— Your task —
Within the entries below, please retype exactly the lines starting with the line that has "(993.20 s to 994.20 s)" and going on through the line that has "(1000.20 s to 1001.20 s)", but not the pictures.

— Input material —
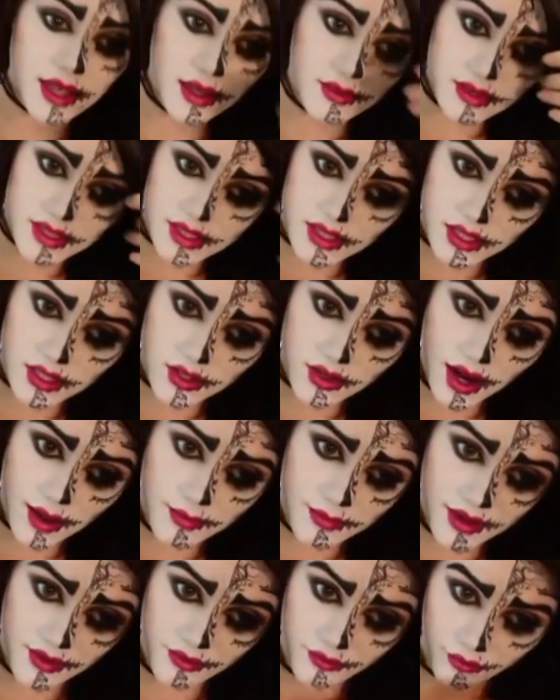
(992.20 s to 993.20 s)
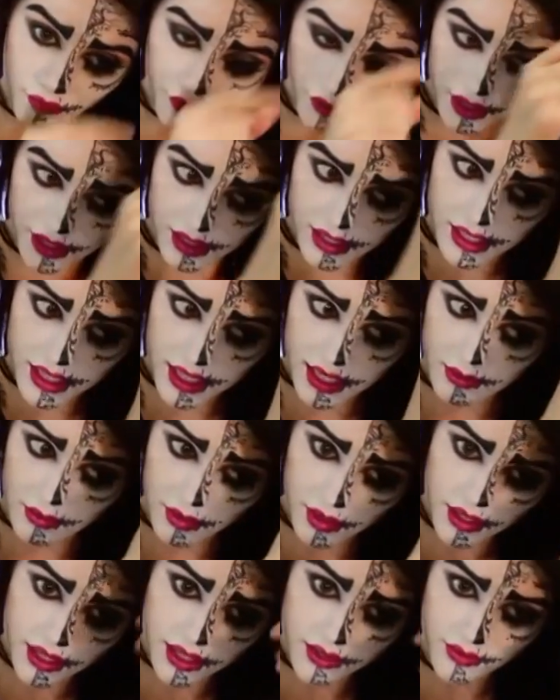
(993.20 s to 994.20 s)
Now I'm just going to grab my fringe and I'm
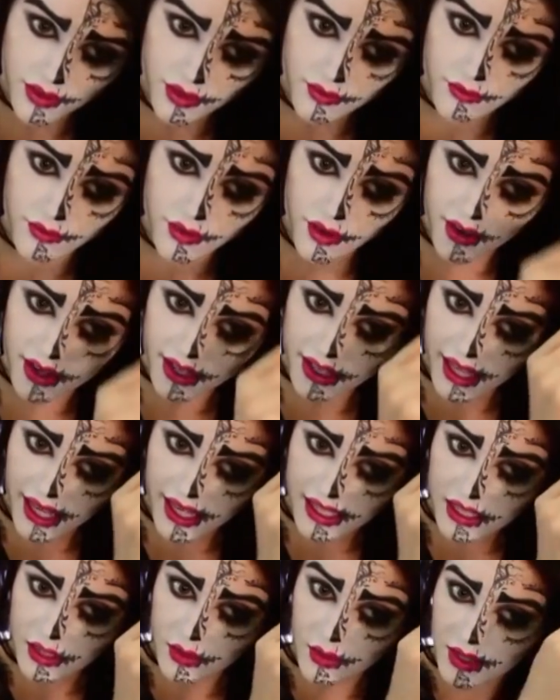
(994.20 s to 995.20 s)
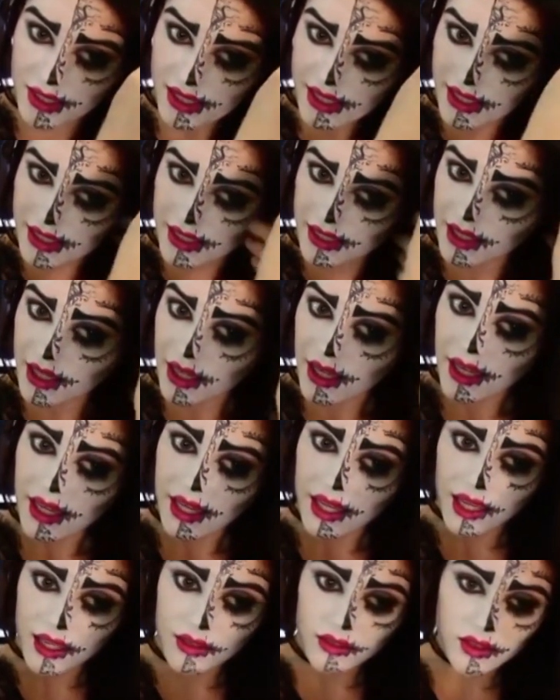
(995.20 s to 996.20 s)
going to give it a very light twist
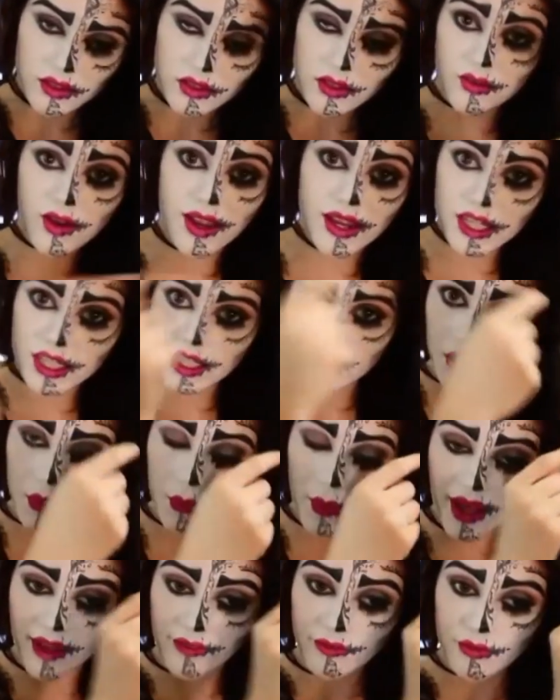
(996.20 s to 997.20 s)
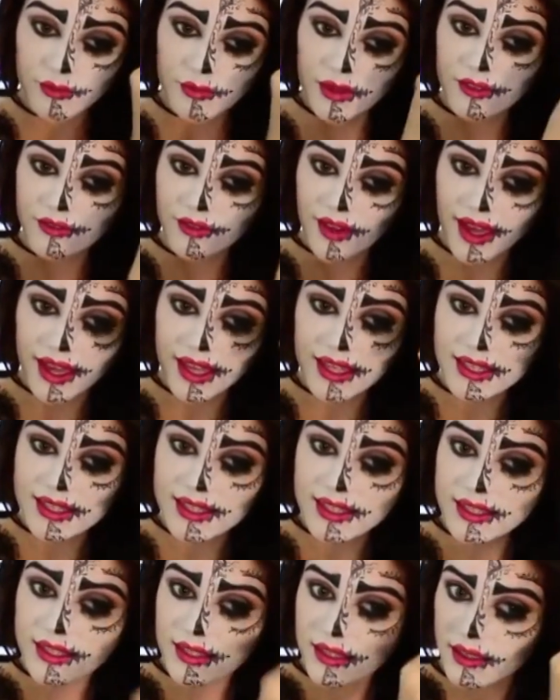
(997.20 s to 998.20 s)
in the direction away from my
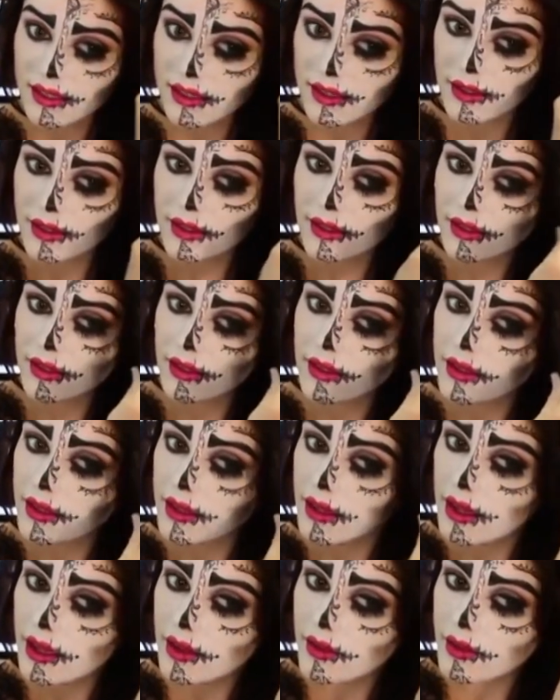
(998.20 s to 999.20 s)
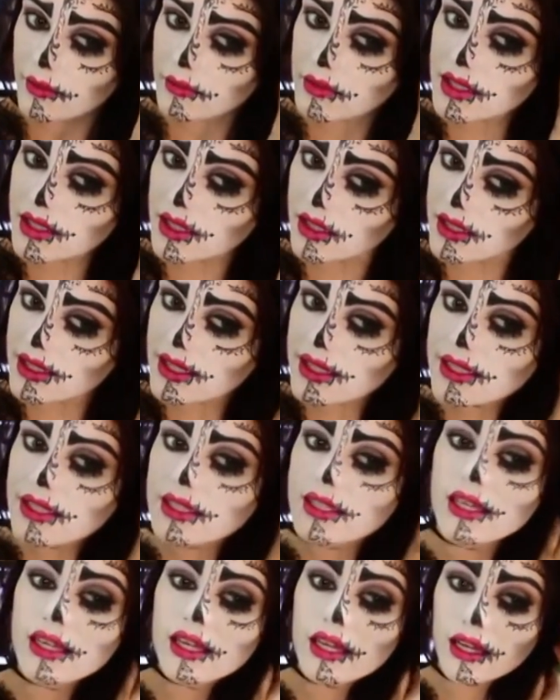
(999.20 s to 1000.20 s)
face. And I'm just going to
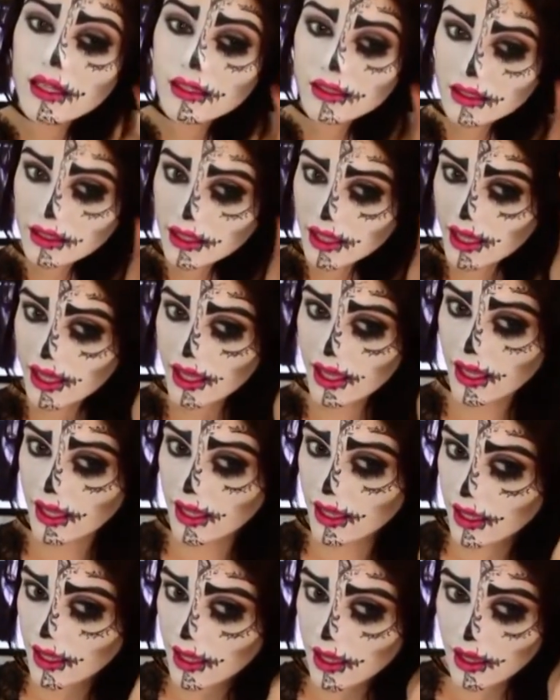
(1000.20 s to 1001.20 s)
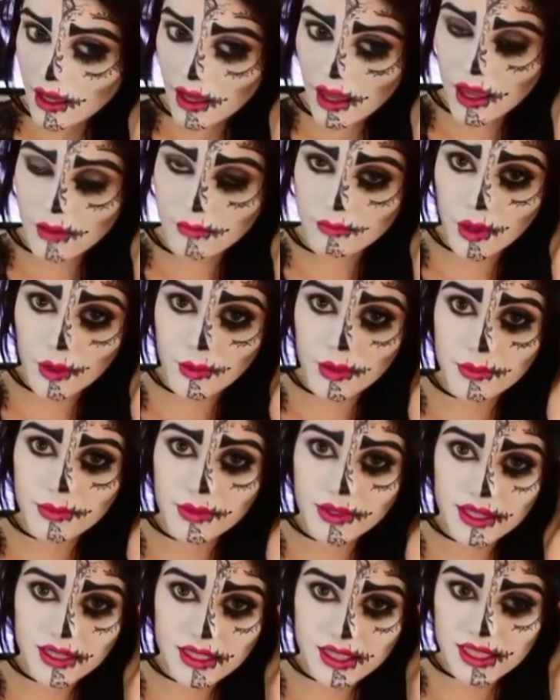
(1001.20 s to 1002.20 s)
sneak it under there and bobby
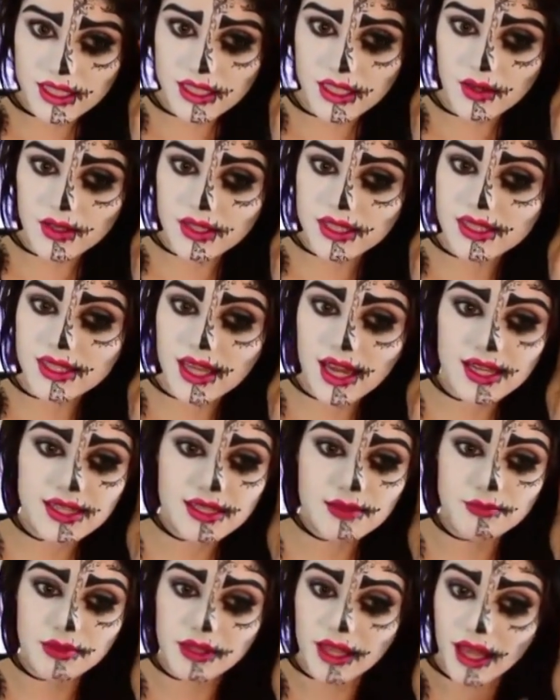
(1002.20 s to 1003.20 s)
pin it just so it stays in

---

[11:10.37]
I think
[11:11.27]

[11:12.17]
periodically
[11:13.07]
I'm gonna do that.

— Result below —
(993.20 s to 994.20 s)
Now I'm just going to grab my fringe and I'm
(994.20 s to 995.20 s)
(995.20 s to 996.20 s)
going to give it a very light twist
(996.20 s to 997.20 s)
(997.20 s to 998.20 s)
in the direction away from my
(998.20 s to 999.20 s)
(999.20 s to 1000.20 s)
face. And I'm just going to
(1000.20 s to 1001.20 s)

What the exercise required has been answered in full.